EXERCISE OBJECTIVE: For each record that follows, restate the text exactly and drop the pictures.

[Start of Attachment]

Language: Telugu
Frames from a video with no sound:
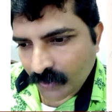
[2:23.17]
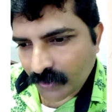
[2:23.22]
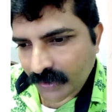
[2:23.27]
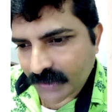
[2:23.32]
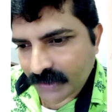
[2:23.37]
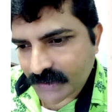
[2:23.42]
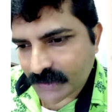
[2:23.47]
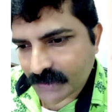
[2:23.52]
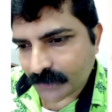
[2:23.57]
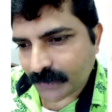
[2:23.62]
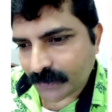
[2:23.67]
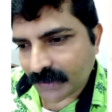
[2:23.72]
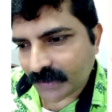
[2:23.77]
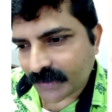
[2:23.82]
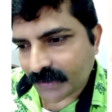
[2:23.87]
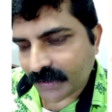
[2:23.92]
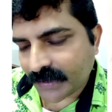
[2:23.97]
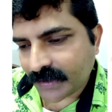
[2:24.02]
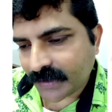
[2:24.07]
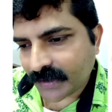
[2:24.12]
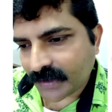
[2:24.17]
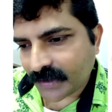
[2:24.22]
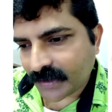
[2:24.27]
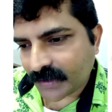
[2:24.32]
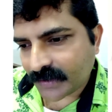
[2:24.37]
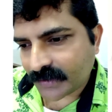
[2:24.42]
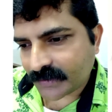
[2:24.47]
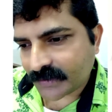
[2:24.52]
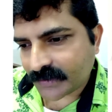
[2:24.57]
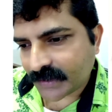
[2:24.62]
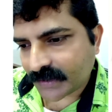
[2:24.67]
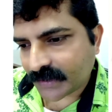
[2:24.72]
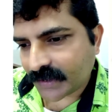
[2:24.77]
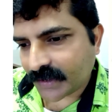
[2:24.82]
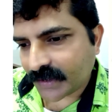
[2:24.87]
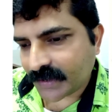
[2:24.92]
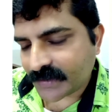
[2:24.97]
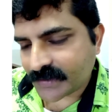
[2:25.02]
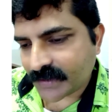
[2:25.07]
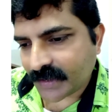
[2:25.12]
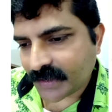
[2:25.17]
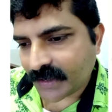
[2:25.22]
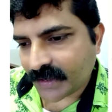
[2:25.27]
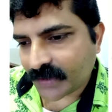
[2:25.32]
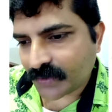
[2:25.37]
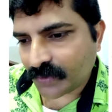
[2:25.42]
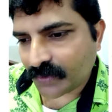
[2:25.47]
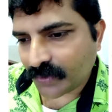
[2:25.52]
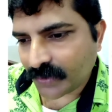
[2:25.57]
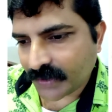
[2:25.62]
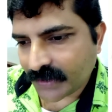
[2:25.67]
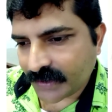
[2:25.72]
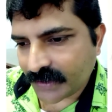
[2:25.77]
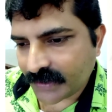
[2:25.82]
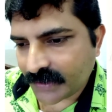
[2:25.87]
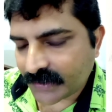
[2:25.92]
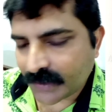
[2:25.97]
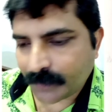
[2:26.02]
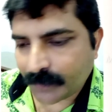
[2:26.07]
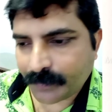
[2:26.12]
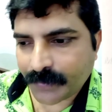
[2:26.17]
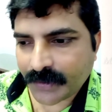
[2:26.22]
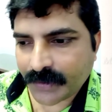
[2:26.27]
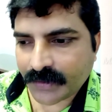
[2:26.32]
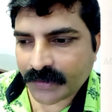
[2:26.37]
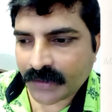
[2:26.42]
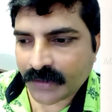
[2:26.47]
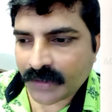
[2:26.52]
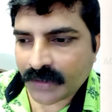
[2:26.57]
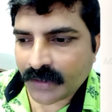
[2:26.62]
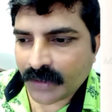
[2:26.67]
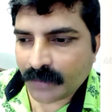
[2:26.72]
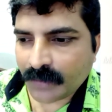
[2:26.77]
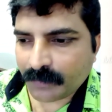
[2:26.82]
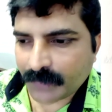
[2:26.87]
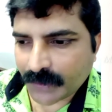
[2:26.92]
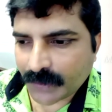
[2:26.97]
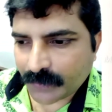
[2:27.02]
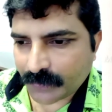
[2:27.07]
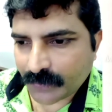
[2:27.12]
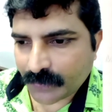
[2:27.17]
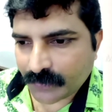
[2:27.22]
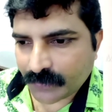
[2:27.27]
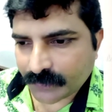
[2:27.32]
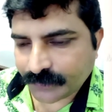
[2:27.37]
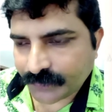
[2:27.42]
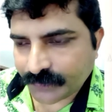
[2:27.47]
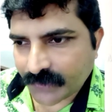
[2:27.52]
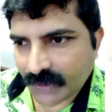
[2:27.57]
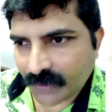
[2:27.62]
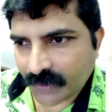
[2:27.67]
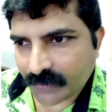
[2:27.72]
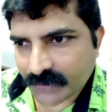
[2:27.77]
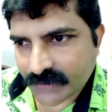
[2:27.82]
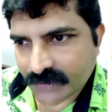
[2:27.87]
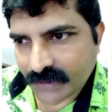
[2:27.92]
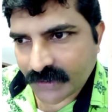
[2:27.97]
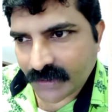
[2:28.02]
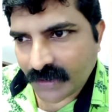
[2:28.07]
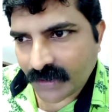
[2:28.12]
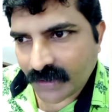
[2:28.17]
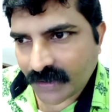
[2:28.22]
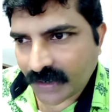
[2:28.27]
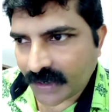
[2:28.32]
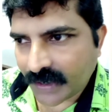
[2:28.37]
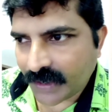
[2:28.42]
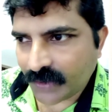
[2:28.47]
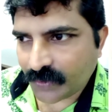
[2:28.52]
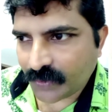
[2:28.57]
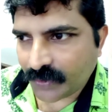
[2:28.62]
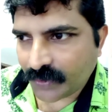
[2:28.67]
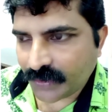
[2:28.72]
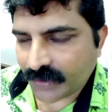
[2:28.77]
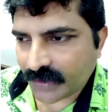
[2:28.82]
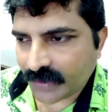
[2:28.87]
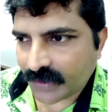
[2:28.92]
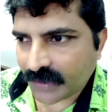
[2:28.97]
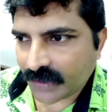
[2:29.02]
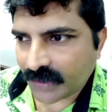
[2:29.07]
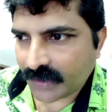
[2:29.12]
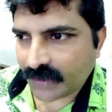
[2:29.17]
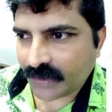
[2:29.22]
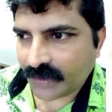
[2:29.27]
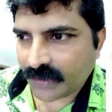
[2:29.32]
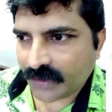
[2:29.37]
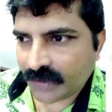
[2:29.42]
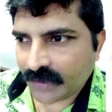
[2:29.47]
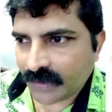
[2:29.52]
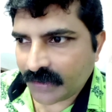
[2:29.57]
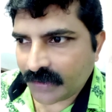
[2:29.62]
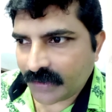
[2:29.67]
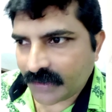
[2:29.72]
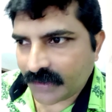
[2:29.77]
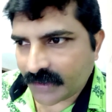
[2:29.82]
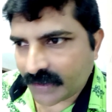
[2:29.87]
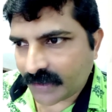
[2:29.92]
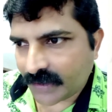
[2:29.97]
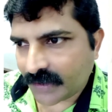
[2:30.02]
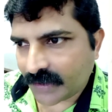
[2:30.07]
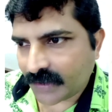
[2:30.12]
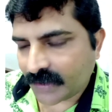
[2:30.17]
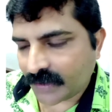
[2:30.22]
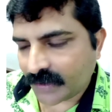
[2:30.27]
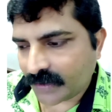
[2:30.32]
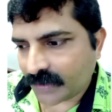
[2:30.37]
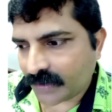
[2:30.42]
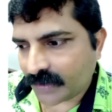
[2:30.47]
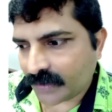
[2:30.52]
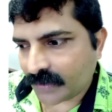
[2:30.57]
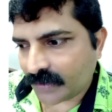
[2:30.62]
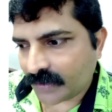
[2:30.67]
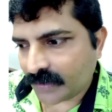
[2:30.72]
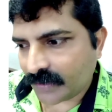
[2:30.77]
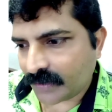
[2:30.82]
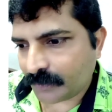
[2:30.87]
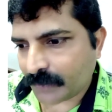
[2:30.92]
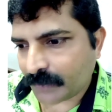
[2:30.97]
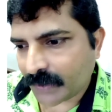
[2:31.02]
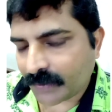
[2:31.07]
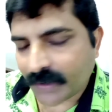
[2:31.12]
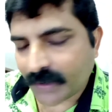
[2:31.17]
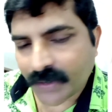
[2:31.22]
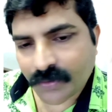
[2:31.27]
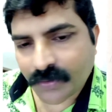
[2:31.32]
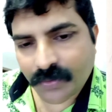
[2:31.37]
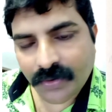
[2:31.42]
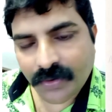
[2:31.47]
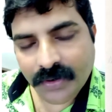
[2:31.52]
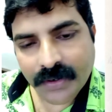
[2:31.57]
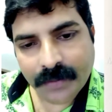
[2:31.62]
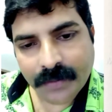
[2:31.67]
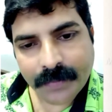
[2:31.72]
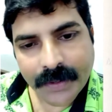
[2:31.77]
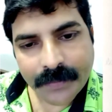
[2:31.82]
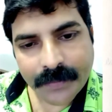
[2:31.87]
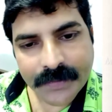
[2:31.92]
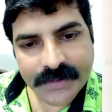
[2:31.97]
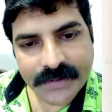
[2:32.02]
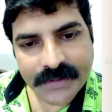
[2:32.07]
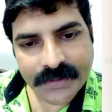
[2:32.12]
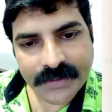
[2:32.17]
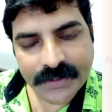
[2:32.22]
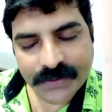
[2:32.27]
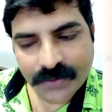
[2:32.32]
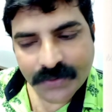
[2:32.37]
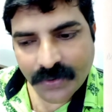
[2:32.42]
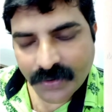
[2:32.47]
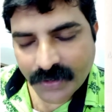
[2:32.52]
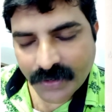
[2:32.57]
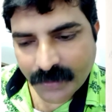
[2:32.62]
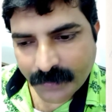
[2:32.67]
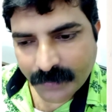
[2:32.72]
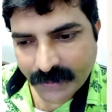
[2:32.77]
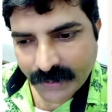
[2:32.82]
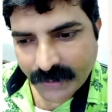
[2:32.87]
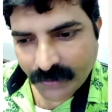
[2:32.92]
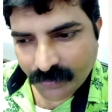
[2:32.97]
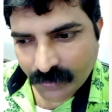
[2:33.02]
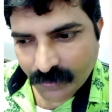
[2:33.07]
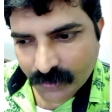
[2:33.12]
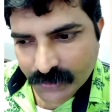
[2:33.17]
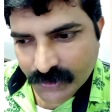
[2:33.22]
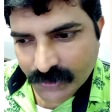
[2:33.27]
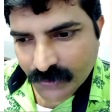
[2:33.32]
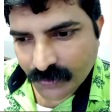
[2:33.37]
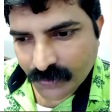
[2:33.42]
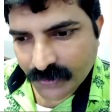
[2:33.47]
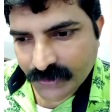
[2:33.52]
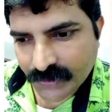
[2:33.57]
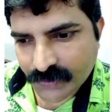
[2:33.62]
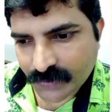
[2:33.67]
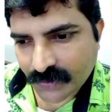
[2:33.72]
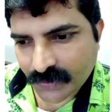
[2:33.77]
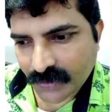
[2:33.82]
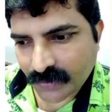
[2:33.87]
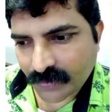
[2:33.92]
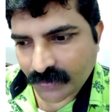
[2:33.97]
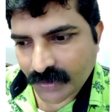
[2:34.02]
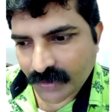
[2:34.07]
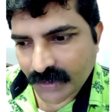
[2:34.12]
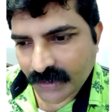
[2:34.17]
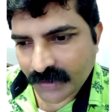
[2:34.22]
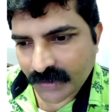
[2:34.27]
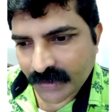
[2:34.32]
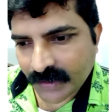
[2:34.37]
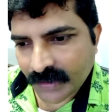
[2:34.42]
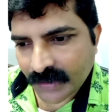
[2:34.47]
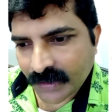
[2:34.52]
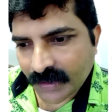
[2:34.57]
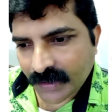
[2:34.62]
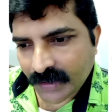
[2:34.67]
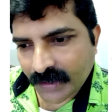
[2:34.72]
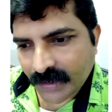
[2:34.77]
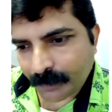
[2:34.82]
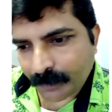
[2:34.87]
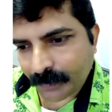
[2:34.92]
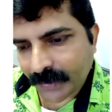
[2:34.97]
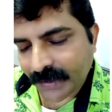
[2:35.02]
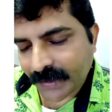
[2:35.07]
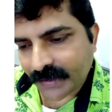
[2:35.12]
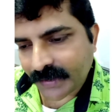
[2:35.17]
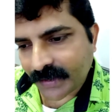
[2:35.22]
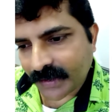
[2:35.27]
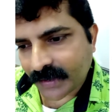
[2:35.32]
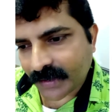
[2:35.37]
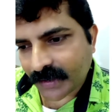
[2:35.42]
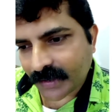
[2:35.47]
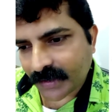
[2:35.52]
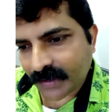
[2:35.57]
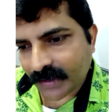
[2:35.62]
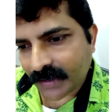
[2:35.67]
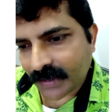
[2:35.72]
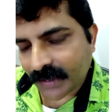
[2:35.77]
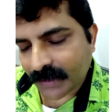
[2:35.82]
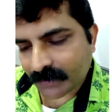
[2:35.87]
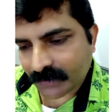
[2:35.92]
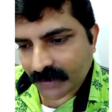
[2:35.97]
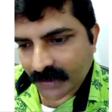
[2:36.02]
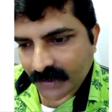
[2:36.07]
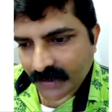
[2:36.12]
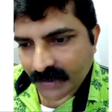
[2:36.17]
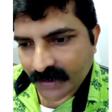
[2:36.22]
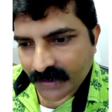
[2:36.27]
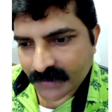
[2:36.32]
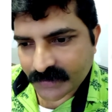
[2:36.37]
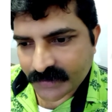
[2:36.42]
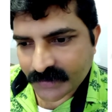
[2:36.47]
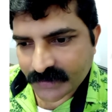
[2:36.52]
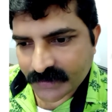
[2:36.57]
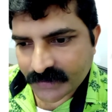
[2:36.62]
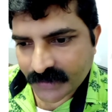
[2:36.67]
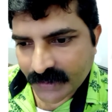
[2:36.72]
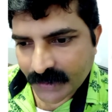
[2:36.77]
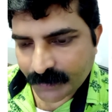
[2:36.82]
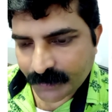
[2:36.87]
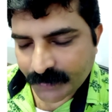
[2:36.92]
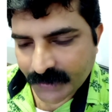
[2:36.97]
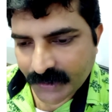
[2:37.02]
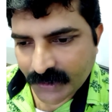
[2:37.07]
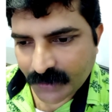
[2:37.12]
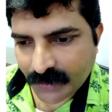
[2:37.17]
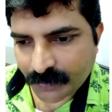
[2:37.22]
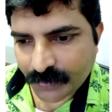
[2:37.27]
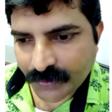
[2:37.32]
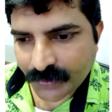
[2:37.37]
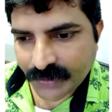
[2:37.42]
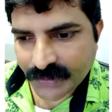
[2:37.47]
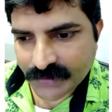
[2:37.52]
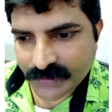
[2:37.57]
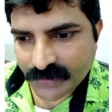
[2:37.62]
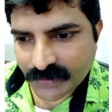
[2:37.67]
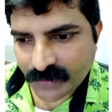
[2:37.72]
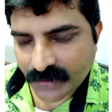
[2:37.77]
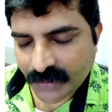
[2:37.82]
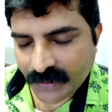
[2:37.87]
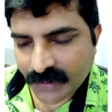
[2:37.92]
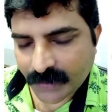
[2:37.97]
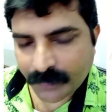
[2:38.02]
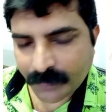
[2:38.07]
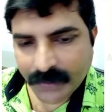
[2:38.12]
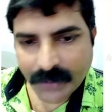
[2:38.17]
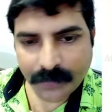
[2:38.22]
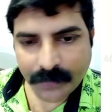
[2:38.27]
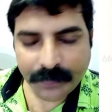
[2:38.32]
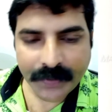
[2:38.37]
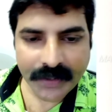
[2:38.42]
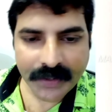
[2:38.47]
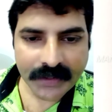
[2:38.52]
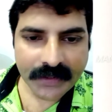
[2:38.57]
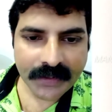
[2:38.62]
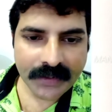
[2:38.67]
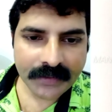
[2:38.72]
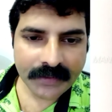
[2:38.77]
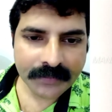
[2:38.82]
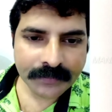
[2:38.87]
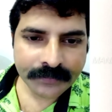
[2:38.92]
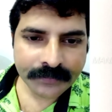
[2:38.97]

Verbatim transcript: ఒక ఇజ్బాల దగ్గర సెత్తాడేసి కాడ దొరికినాయి తప్ప మనము ఎవరి సెట్లు కాయలు కొయ్యటం కానీ ఇక్కడ మనం అడగకోకుండా పర్మిషన్ తీసుకోకుండా మనం ఎవరు వస్తువు తీసుకున్నా కూడా కంప్లైంట్ అని కనుక లేకపోతే అక్కడ సీసీ కెమెరా ఫుటేజ్లో కనుక మనం పడితే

[End of Attachment]

FINISHED EXERCISE:
Language: Telugu
Frames from a video with no sound:
[2:23.17]
[2:23.22]
[2:23.27]
[2:23.32]
[2:23.37]
[2:23.42]
[2:23.47]
[2:23.52]
[2:23.57]
[2:23.62]
[2:23.67]
[2:23.72]
[2:23.77]
[2:23.82]
[2:23.87]
[2:23.92]
[2:23.97]
[2:24.02]
[2:24.07]
[2:24.12]
[2:24.17]
[2:24.22]
[2:24.27]
[2:24.32]
[2:24.37]
[2:24.42]
[2:24.47]
[2:24.52]
[2:24.57]
[2:24.62]
[2:24.67]
[2:24.72]
[2:24.77]
[2:24.82]
[2:24.87]
[2:24.92]
[2:24.97]
[2:25.02]
[2:25.07]
[2:25.12]
[2:25.17]
[2:25.22]
[2:25.27]
[2:25.32]
[2:25.37]
[2:25.42]
[2:25.47]
[2:25.52]
[2:25.57]
[2:25.62]
[2:25.67]
[2:25.72]
[2:25.77]
[2:25.82]
[2:25.87]
[2:25.92]
[2:25.97]
[2:26.02]
[2:26.07]
[2:26.12]
[2:26.17]
[2:26.22]
[2:26.27]
[2:26.32]
[2:26.37]
[2:26.42]
[2:26.47]
[2:26.52]
[2:26.57]
[2:26.62]
[2:26.67]
[2:26.72]
[2:26.77]
[2:26.82]
[2:26.87]
[2:26.92]
[2:26.97]
[2:27.02]
[2:27.07]
[2:27.12]
[2:27.17]
[2:27.22]
[2:27.27]
[2:27.32]
[2:27.37]
[2:27.42]
[2:27.47]
[2:27.52]
[2:27.57]
[2:27.62]
[2:27.67]
[2:27.72]
[2:27.77]
[2:27.82]
[2:27.87]
[2:27.92]
[2:27.97]
[2:28.02]
[2:28.07]
[2:28.12]
[2:28.17]
[2:28.22]
[2:28.27]
[2:28.32]
[2:28.37]
[2:28.42]
[2:28.47]
[2:28.52]
[2:28.57]
[2:28.62]
[2:28.67]
[2:28.72]
[2:28.77]
[2:28.82]
[2:28.87]
[2:28.92]
[2:28.97]
[2:29.02]
[2:29.07]
[2:29.12]
[2:29.17]
[2:29.22]
[2:29.27]
[2:29.32]
[2:29.37]
[2:29.42]
[2:29.47]
[2:29.52]
[2:29.57]
[2:29.62]
[2:29.67]
[2:29.72]
[2:29.77]
[2:29.82]
[2:29.87]
[2:29.92]
[2:29.97]
[2:30.02]
[2:30.07]
[2:30.12]
[2:30.17]
[2:30.22]
[2:30.27]
[2:30.32]
[2:30.37]
[2:30.42]
[2:30.47]
[2:30.52]
[2:30.57]
[2:30.62]
[2:30.67]
[2:30.72]
[2:30.77]
[2:30.82]
[2:30.87]
[2:30.92]
[2:30.97]
[2:31.02]
[2:31.07]
[2:31.12]
[2:31.17]
[2:31.22]
[2:31.27]
[2:31.32]
[2:31.37]
[2:31.42]
[2:31.47]
[2:31.52]
[2:31.57]
[2:31.62]
[2:31.67]
[2:31.72]
[2:31.77]
[2:31.82]
[2:31.87]
[2:31.92]
[2:31.97]
[2:32.02]
[2:32.07]
[2:32.12]
[2:32.17]
[2:32.22]
[2:32.27]
[2:32.32]
[2:32.37]
[2:32.42]
[2:32.47]
[2:32.52]
[2:32.57]
[2:32.62]
[2:32.67]
[2:32.72]
[2:32.77]
[2:32.82]
[2:32.87]
[2:32.92]
[2:32.97]
[2:33.02]
[2:33.07]
[2:33.12]
[2:33.17]
[2:33.22]
[2:33.27]
[2:33.32]
[2:33.37]
[2:33.42]
[2:33.47]
[2:33.52]
[2:33.57]
[2:33.62]
[2:33.67]
[2:33.72]
[2:33.77]
[2:33.82]
[2:33.87]
[2:33.92]
[2:33.97]
[2:34.02]
[2:34.07]
[2:34.12]
[2:34.17]
[2:34.22]
[2:34.27]
[2:34.32]
[2:34.37]
[2:34.42]
[2:34.47]
[2:34.52]
[2:34.57]
[2:34.62]
[2:34.67]
[2:34.72]
[2:34.77]
[2:34.82]
[2:34.87]
[2:34.92]
[2:34.97]
[2:35.02]
[2:35.07]
[2:35.12]
[2:35.17]
[2:35.22]
[2:35.27]
[2:35.32]
[2:35.37]
[2:35.42]
[2:35.47]
[2:35.52]
[2:35.57]
[2:35.62]
[2:35.67]
[2:35.72]
[2:35.77]
[2:35.82]
[2:35.87]
[2:35.92]
[2:35.97]
[2:36.02]
[2:36.07]
[2:36.12]
[2:36.17]
[2:36.22]
[2:36.27]
[2:36.32]
[2:36.37]
[2:36.42]
[2:36.47]
[2:36.52]
[2:36.57]
[2:36.62]
[2:36.67]
[2:36.72]
[2:36.77]
[2:36.82]
[2:36.87]
[2:36.92]
[2:36.97]
[2:37.02]
[2:37.07]
[2:37.12]
[2:37.17]
[2:37.22]
[2:37.27]
[2:37.32]
[2:37.37]
[2:37.42]
[2:37.47]
[2:37.52]
[2:37.57]
[2:37.62]
[2:37.67]
[2:37.72]
[2:37.77]
[2:37.82]
[2:37.87]
[2:37.92]
[2:37.97]
[2:38.02]
[2:38.07]
[2:38.12]
[2:38.17]
[2:38.22]
[2:38.27]
[2:38.32]
[2:38.37]
[2:38.42]
[2:38.47]
[2:38.52]
[2:38.57]
[2:38.62]
[2:38.67]
[2:38.72]
[2:38.77]
[2:38.82]
[2:38.87]
[2:38.92]
[2:38.97]

Verbatim transcript: ఒక ఇజ్బాల దగ్గర సెత్తాడేసి కాడ దొరికినాయి తప్ప మనము ఎవరి సెట్లు కాయలు కొయ్యటం కానీ ఇక్కడ మనం అడగకోకుండా పర్మిషన్ తీసుకోకుండా మనం ఎవరు వస్తువు తీసుకున్నా కూడా కంప్లైంట్ అని కనుక లేకపోతే అక్కడ సీసీ కెమెరా ఫుటేజ్లో కనుక మనం పడితే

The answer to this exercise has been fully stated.